**Task goal:** Transcribe each line of the records below exactly, excluding any embedded images.

**Exercise data:**
• • • • • • •

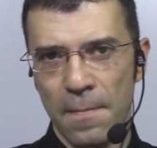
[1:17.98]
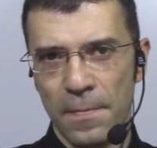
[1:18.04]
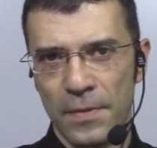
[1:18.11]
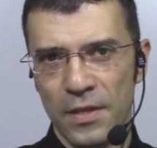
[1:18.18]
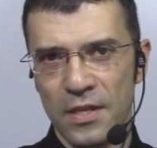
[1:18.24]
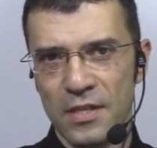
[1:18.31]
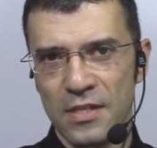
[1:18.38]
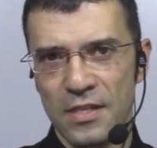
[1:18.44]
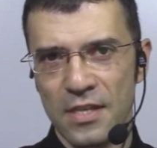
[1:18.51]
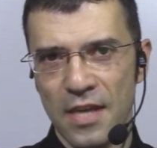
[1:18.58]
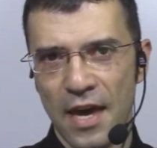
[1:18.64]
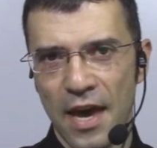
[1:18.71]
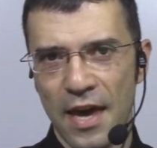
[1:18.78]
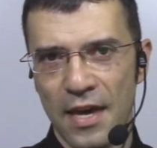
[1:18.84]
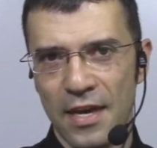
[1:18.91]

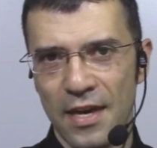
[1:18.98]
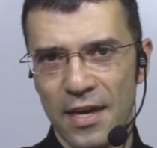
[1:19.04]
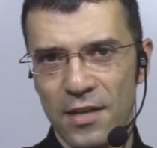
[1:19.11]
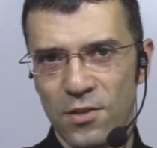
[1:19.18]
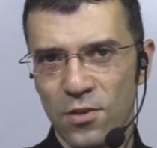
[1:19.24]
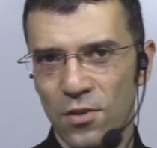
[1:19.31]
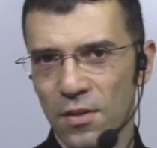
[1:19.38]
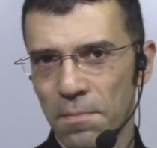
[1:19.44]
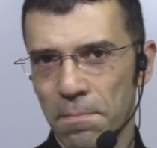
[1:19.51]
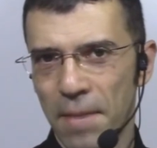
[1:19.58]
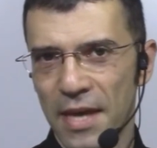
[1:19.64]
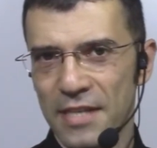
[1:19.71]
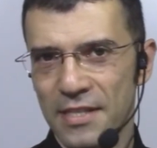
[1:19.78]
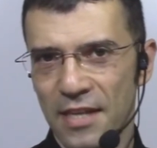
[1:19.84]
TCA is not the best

• • • • • • •

**Expected answer:**
[1:17.98]
[1:18.04]
[1:18.11]
[1:18.18]
[1:18.24]
[1:18.31]
[1:18.38]
[1:18.44]
[1:18.51]
[1:18.58]
[1:18.64]
[1:18.71]
[1:18.78]
[1:18.84]
[1:18.91]

[1:18.98]
[1:19.04]
[1:19.11]
[1:19.18]
[1:19.24]
[1:19.31]
[1:19.38]
[1:19.44]
[1:19.51]
[1:19.58]
[1:19.64]
[1:19.71]
[1:19.78]
[1:19.84]
TCA is not the best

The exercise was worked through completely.